The more I think about it, write about it right now, and really feel into my body, the more I know my body is done with having this large chest. That’s kind of as much as I can know right now. I am supposed to have this experience, for whatever reason, maybe including because it is part of the dominant trans narrative. But this is not for superficial reasons. This is not for fitting in reasons. I think this is the important part, what was bugging me about the exchange earlier. My appearance has never been intended to fit into any particular sub- or counter-culture, even if it does or has. I am always, before anything else, wearing what I want to wear and looking how I want to look. This is, of course, influenced by cultures of various kinds, but it has to do with what aesthetics please me the most. I am forever trying to figure out how I can be comfortable with the person staring back at me in the mirror. That is the most important factor in all of this for me. The change that surgery marks is both big and not big in this sense. It will change everything and nothing all at once.

Lost

I got lost somewhere along the way. I often think I wasn’t supposed to look like this. I think life wasn’t supposed to be like this.

Somewhere my voice got lost. I forgot to speak up, then I forgot how to. I removed so much of myself that I started only using other people’s words, not my own. Then I forgot what was mine. I was rewarded for it; they like it when you’re obedient.

People used to comment on my appearance like I was either hiding behind it or using it to express myself.

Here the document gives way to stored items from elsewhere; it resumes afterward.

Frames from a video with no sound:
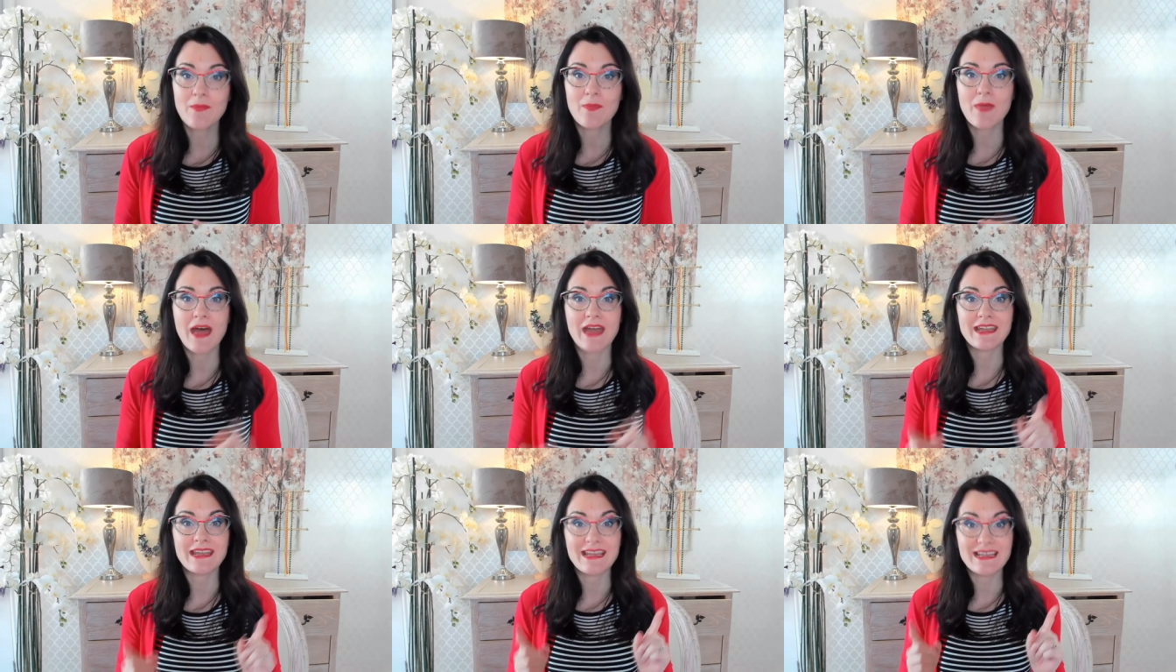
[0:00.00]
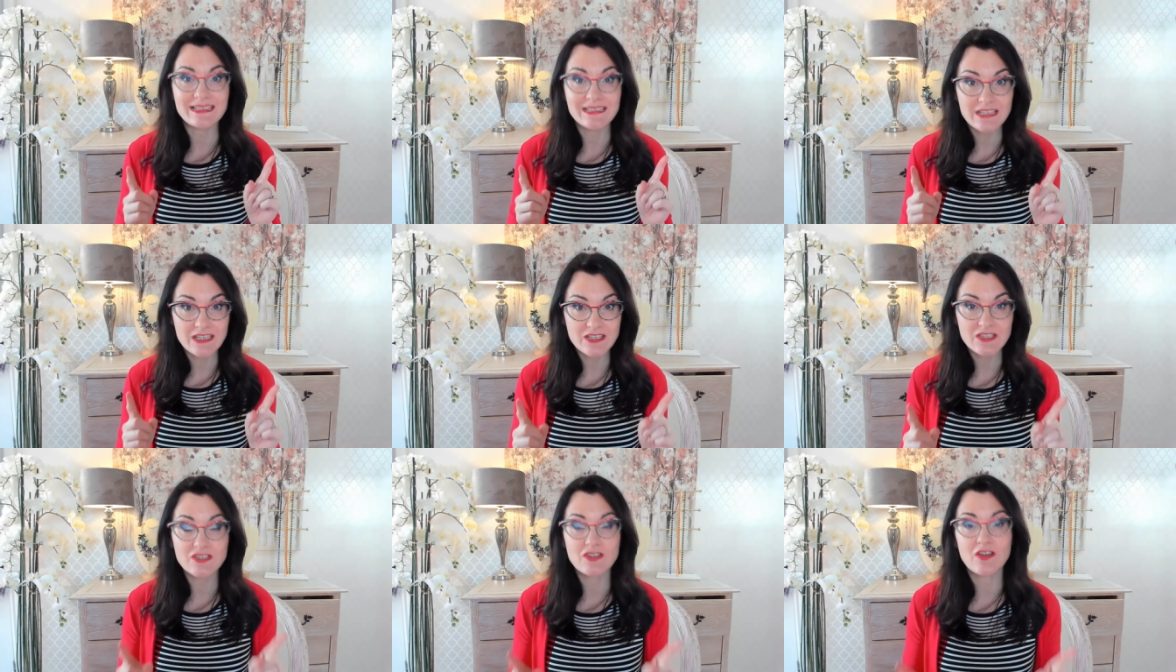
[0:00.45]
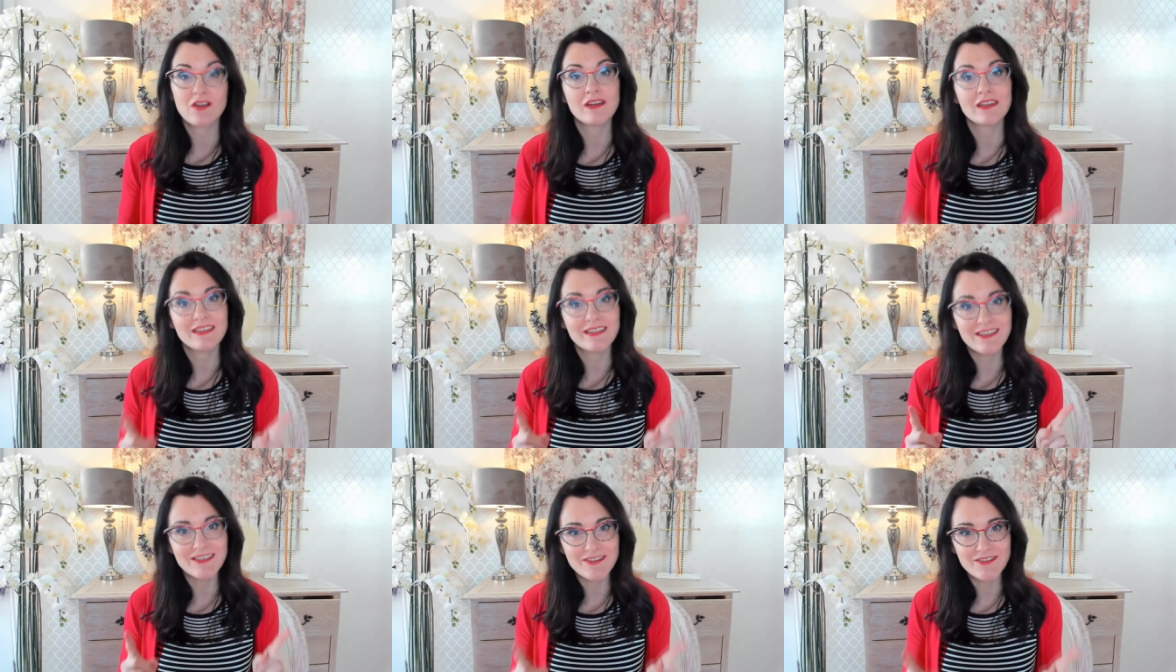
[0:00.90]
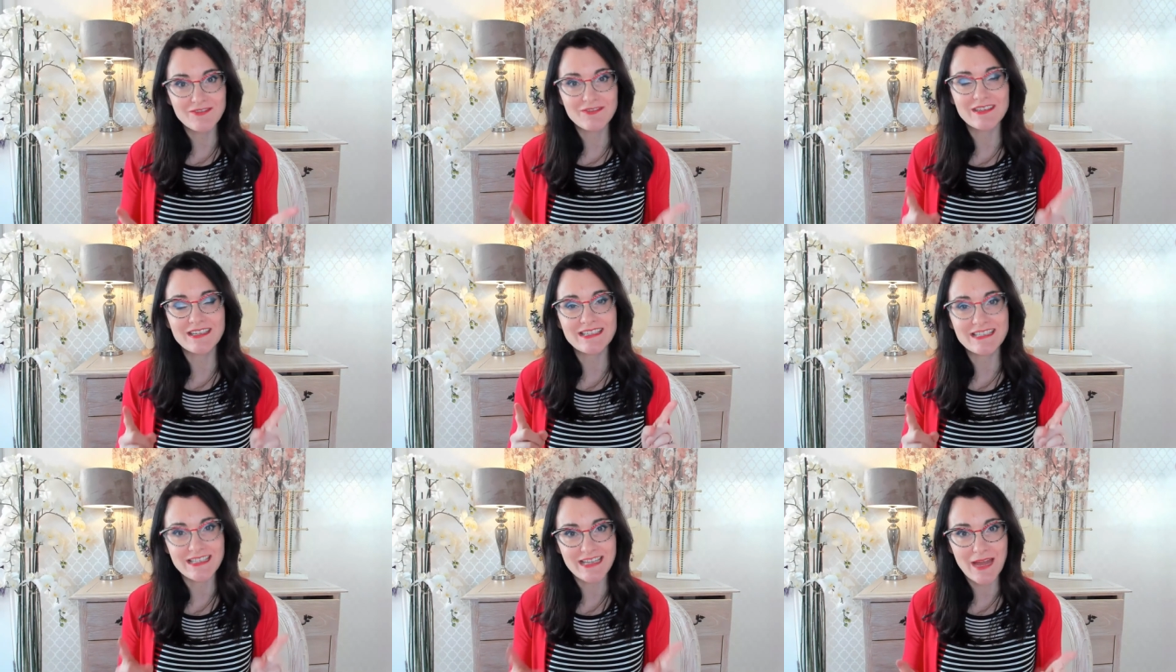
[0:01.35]
then it's a sign that you
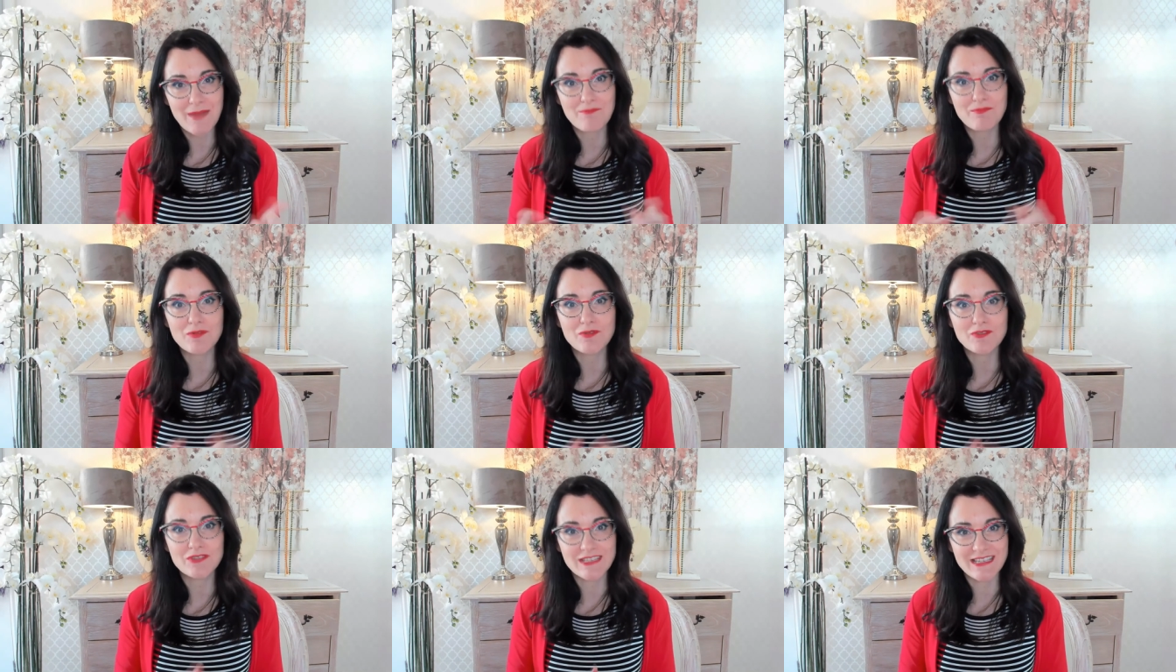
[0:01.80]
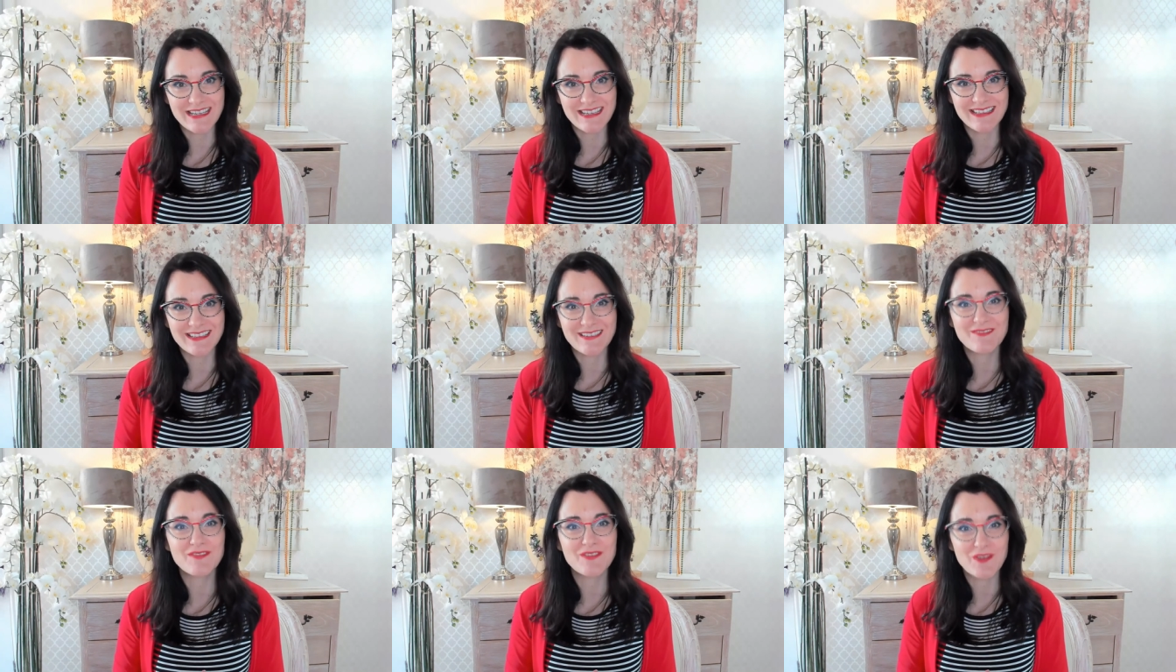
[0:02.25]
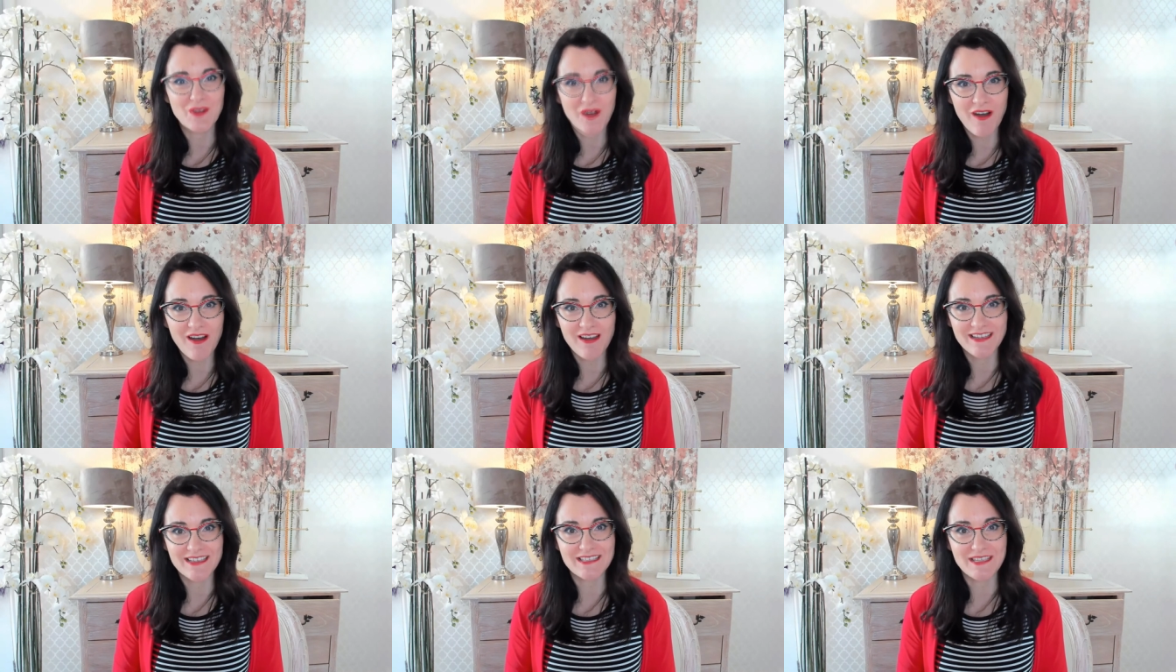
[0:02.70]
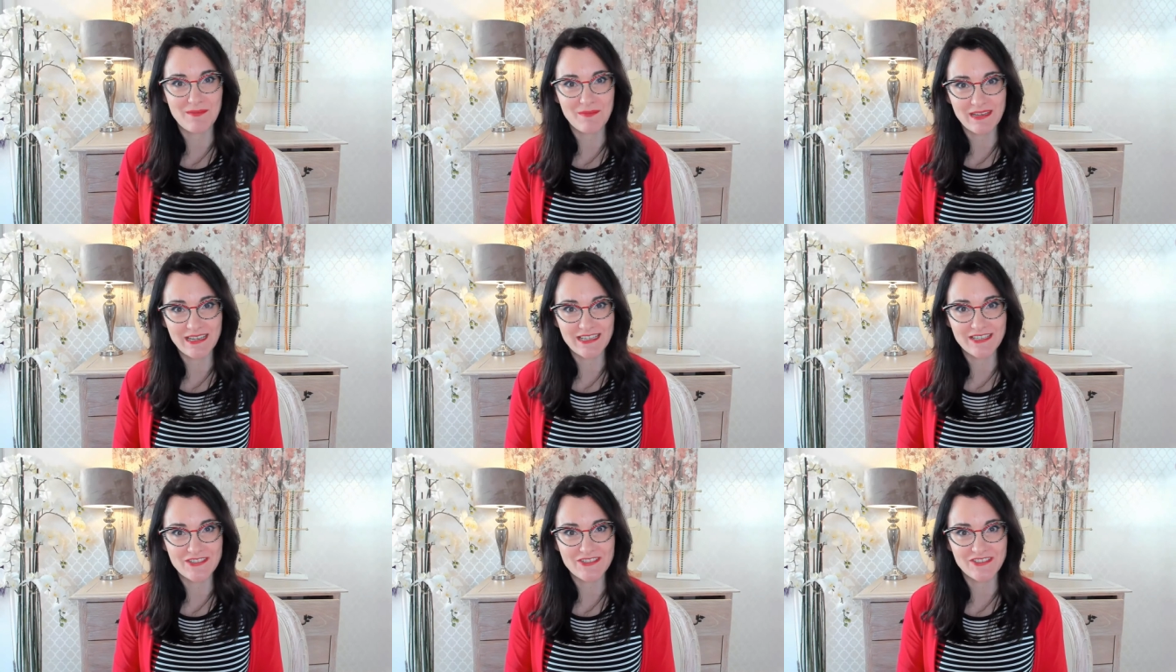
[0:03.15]
need to get booked in for your eye
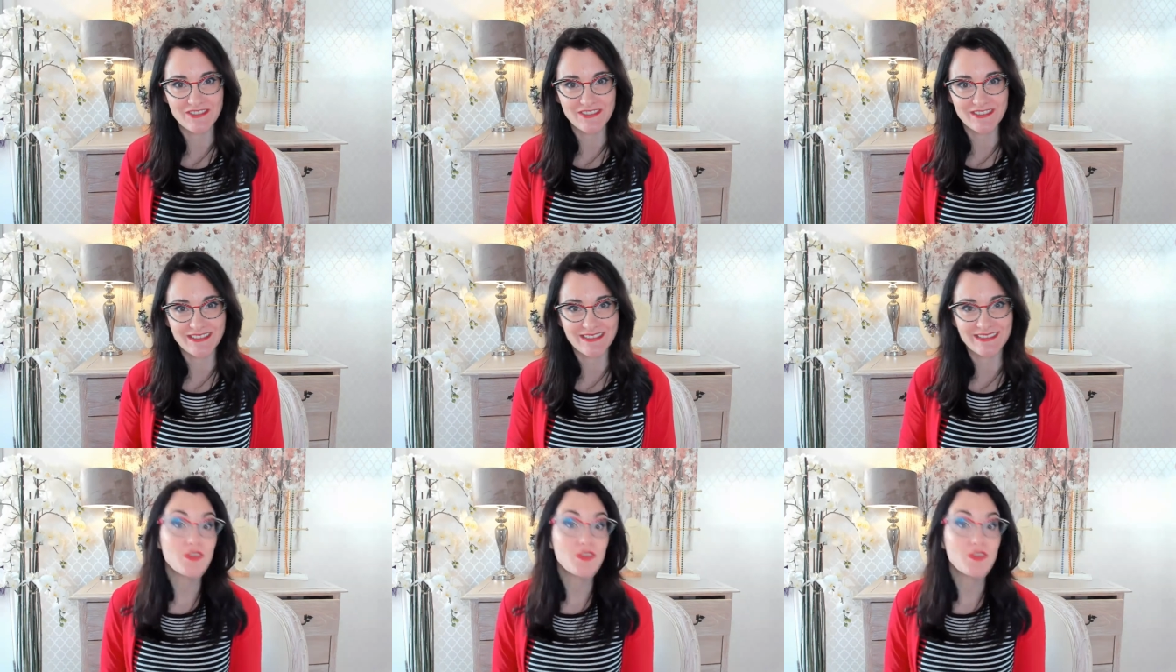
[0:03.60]
examination.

Neither assessment ever felt right to me. What I look like was always disliked, so why not wear what I actually enjoy?

I tried so hard for so long to be comfortable with my outsides and my insides. I was not always sure if either of them was me, really.

I spent so much time frozen and alone. I guess that’s what I got for growing up in Alaska (not really that, but it’s a good excuse).

I spent so much time paralyzed by fear and uncertainty. I guess that was what I needed. . . at the time.